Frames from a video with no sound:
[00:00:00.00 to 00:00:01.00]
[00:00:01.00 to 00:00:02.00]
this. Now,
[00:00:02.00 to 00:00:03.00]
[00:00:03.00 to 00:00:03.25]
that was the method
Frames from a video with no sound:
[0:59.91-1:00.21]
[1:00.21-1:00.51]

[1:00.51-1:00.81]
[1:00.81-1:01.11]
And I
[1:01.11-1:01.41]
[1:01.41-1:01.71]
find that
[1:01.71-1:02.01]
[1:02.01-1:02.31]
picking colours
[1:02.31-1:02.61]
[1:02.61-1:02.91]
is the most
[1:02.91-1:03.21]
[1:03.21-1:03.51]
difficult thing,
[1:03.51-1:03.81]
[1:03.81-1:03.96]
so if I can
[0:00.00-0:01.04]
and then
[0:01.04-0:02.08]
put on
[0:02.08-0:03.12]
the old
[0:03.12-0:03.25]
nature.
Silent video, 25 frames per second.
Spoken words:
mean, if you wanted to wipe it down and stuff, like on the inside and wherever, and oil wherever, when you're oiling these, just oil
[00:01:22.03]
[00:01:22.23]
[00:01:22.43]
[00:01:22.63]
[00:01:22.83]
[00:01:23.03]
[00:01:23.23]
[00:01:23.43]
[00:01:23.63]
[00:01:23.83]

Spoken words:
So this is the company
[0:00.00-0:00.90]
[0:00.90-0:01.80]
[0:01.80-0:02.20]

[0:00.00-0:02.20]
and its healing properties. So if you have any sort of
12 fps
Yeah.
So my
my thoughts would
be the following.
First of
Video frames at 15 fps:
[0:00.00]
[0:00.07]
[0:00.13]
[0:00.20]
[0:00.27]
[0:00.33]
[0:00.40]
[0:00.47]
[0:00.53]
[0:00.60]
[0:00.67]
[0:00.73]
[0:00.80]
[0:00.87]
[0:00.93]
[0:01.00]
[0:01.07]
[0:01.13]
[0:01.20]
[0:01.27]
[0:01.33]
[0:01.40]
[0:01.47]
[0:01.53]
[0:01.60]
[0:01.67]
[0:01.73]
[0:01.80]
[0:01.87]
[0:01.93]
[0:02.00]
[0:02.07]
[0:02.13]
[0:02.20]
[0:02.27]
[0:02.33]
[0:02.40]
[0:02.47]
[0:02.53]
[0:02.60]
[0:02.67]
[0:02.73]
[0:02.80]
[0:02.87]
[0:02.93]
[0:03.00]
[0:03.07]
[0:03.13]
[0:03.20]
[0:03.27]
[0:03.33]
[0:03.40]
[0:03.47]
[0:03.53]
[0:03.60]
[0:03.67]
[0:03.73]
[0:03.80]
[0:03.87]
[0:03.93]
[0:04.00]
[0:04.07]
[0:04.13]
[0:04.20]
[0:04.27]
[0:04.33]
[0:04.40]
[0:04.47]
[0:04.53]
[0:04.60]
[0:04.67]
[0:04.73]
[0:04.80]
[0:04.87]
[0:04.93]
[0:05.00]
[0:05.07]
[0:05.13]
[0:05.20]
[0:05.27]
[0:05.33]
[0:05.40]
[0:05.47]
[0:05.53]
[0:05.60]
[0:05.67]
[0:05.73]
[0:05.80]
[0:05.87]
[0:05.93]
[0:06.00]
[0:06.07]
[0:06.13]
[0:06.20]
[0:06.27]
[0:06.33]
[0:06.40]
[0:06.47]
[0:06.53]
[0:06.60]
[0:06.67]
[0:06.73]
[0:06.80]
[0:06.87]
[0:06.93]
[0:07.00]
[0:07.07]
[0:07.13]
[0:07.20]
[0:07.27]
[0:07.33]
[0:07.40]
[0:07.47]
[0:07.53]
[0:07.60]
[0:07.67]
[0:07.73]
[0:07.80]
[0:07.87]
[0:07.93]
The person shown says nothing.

▶ [TASK STATEMENT]
The records above should be duplicated in full, exactly as given.

▶ [ANSWER TO THIS EXERCISE]
Frames from a video with no sound:
[00:00:00.00 to 00:00:01.00]
[00:00:01.00 to 00:00:02.00]
this. Now,
[00:00:02.00 to 00:00:03.00]
[00:00:03.00 to 00:00:03.25]
that was the method
Frames from a video with no sound:
[0:59.91-1:00.21]
[1:00.21-1:00.51]

[1:00.51-1:00.81]
[1:00.81-1:01.11]
And I
[1:01.11-1:01.41]
[1:01.41-1:01.71]
find that
[1:01.71-1:02.01]
[1:02.01-1:02.31]
picking colours
[1:02.31-1:02.61]
[1:02.61-1:02.91]
is the most
[1:02.91-1:03.21]
[1:03.21-1:03.51]
difficult thing,
[1:03.51-1:03.81]
[1:03.81-1:03.96]
so if I can
[0:00.00-0:01.04]
and then
[0:01.04-0:02.08]
put on
[0:02.08-0:03.12]
the old
[0:03.12-0:03.25]
nature.
Silent video, 25 frames per second.
Spoken words:
mean, if you wanted to wipe it down and stuff, like on the inside and wherever, and oil wherever, when you're oiling these, just oil
[00:01:22.03]
[00:01:22.23]
[00:01:22.43]
[00:01:22.63]
[00:01:22.83]
[00:01:23.03]
[00:01:23.23]
[00:01:23.43]
[00:01:23.63]
[00:01:23.83]

Spoken words:
So this is the company
[0:00.00-0:00.90]
[0:00.90-0:01.80]
[0:01.80-0:02.20]

[0:00.00-0:02.20]
and its healing properties. So if you have any sort of
12 fps
Yeah.
So my
my thoughts would
be the following.
First of
Video frames at 15 fps:
[0:00.00]
[0:00.07]
[0:00.13]
[0:00.20]
[0:00.27]
[0:00.33]
[0:00.40]
[0:00.47]
[0:00.53]
[0:00.60]
[0:00.67]
[0:00.73]
[0:00.80]
[0:00.87]
[0:00.93]
[0:01.00]
[0:01.07]
[0:01.13]
[0:01.20]
[0:01.27]
[0:01.33]
[0:01.40]
[0:01.47]
[0:01.53]
[0:01.60]
[0:01.67]
[0:01.73]
[0:01.80]
[0:01.87]
[0:01.93]
[0:02.00]
[0:02.07]
[0:02.13]
[0:02.20]
[0:02.27]
[0:02.33]
[0:02.40]
[0:02.47]
[0:02.53]
[0:02.60]
[0:02.67]
[0:02.73]
[0:02.80]
[0:02.87]
[0:02.93]
[0:03.00]
[0:03.07]
[0:03.13]
[0:03.20]
[0:03.27]
[0:03.33]
[0:03.40]
[0:03.47]
[0:03.53]
[0:03.60]
[0:03.67]
[0:03.73]
[0:03.80]
[0:03.87]
[0:03.93]
[0:04.00]
[0:04.07]
[0:04.13]
[0:04.20]
[0:04.27]
[0:04.33]
[0:04.40]
[0:04.47]
[0:04.53]
[0:04.60]
[0:04.67]
[0:04.73]
[0:04.80]
[0:04.87]
[0:04.93]
[0:05.00]
[0:05.07]
[0:05.13]
[0:05.20]
[0:05.27]
[0:05.33]
[0:05.40]
[0:05.47]
[0:05.53]
[0:05.60]
[0:05.67]
[0:05.73]
[0:05.80]
[0:05.87]
[0:05.93]
[0:06.00]
[0:06.07]
[0:06.13]
[0:06.20]
[0:06.27]
[0:06.33]
[0:06.40]
[0:06.47]
[0:06.53]
[0:06.60]
[0:06.67]
[0:06.73]
[0:06.80]
[0:06.87]
[0:06.93]
[0:07.00]
[0:07.07]
[0:07.13]
[0:07.20]
[0:07.27]
[0:07.33]
[0:07.40]
[0:07.47]
[0:07.53]
[0:07.60]
[0:07.67]
[0:07.73]
[0:07.80]
[0:07.87]
[0:07.93]
The person shown says nothing.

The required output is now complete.